Некоторых мучили кошмары. Со мной подобного не происходило. На то имелись веские причины. Во-первых, я с детства отличался устойчивой нервной системой – благодаря полученному мною воспитанию, исключавшему свойственные русским и евреям истерические наклонности. Во-вторых, я почти не пил и занимался гимнастикой, ежедневно выполняя определенное количество упражнений, предписанных системой Мюллера. Евреи и русские потихоньку хихикали надо мной, но я не обращал на них внимания. Мне было достаточно, что наши, то есть другие латыши, относились ко мне с уважением, хоть я и был самым младшим во взводе, и даже товарищ Лацис однажды объявил мне благодарность. Кто мог подумать тогда, что спустя каких-то двадцать лет его придется тоже… Увы, со временем люди меняются.
Они были очень разными, те, которых нам приходилось расстреливать. Всех запомнить было невозможно. Даже красивых женщин – бывали порой и такие. Да и не стоило запоминать, слишком их было много, между тем как система Мюллера, при всей ее эффективности в смысле сохранения физического здоровья, не гарантировала от ненужных переживаний. Но одного старика, я бы сказал даже старца, я позабыть не сумел.
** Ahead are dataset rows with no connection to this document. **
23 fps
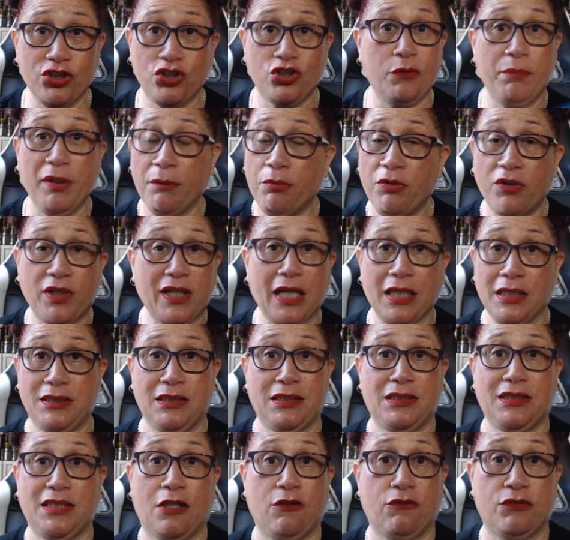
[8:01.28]
some people class
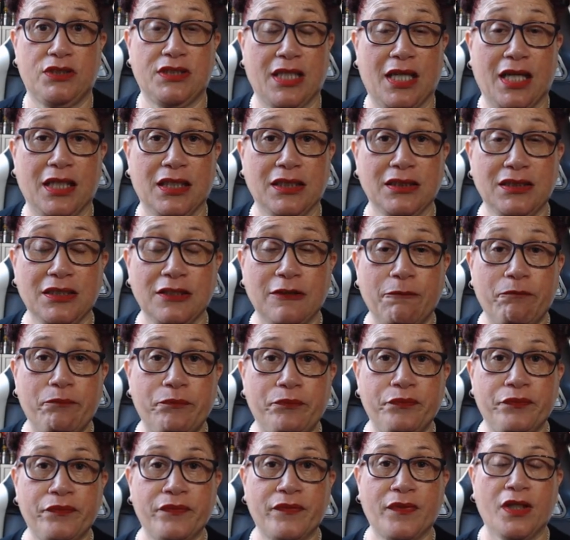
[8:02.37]
themselves as,
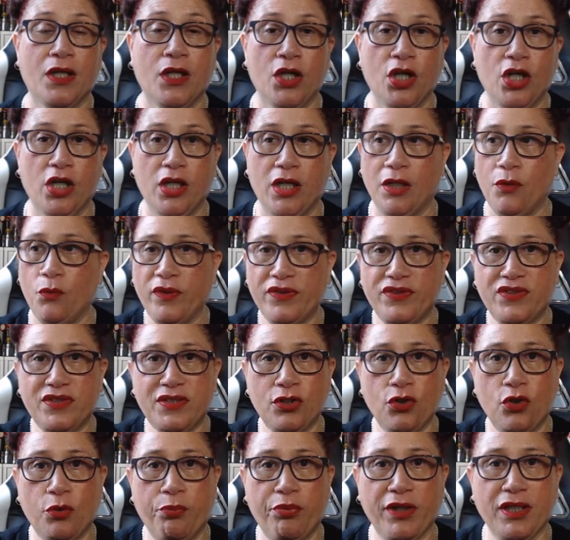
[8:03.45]
which
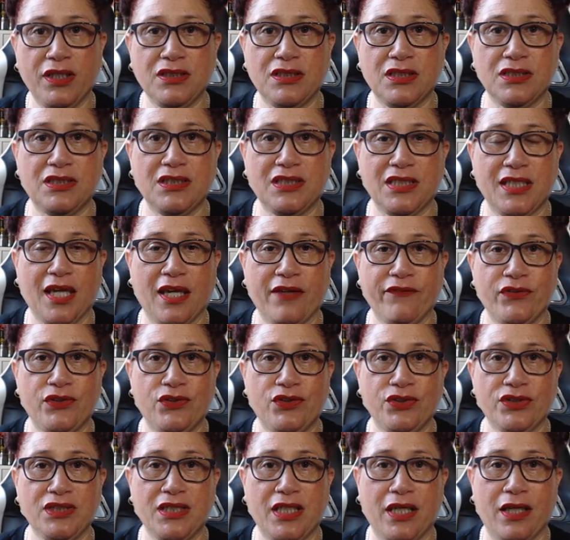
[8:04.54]
still brings us together,
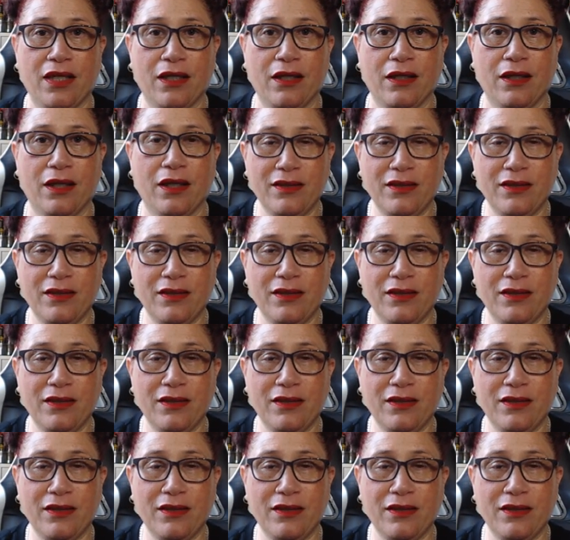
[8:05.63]
doesn't it,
Он провел в заключении не более суток. Седая борода, сухощавая фигура, подвыцветшие от возраста, но все же живые глаза, а в них бесконечное презрение – к следователям, конвоирам, исполнителям приговора. Его осанка, манера говорить, спокойно сложенные на коленях при допросе руки – словно бы олицетворяли собою то, против чего мы боролись, мерзость и несправедливость подлого старого мира, мира эксплуататоров и эксплуатируемых, обманщиков и обманутых. Даже фамилия у него была какая-то совершенно старорежимная. До революции он служил профессором филологии (что такое филология, я узнал гораздо позже), а теперь обвинялся в великодержавном шовинизме. Еще во время первой революции он членствовал в киевской организации русских националистов и писал злостные брошюрки, направленные против украинской национальной идеи, унижая таким образом национальное достоинство украинских трудящихся. Я плохо разбирался во всех этих делах, однако догадался, что кто-то из местных товарищей еще с тех пор точил на него зуб. Но тогда я не очень хорошо говорил по-русски и лишних вопросов не задавал.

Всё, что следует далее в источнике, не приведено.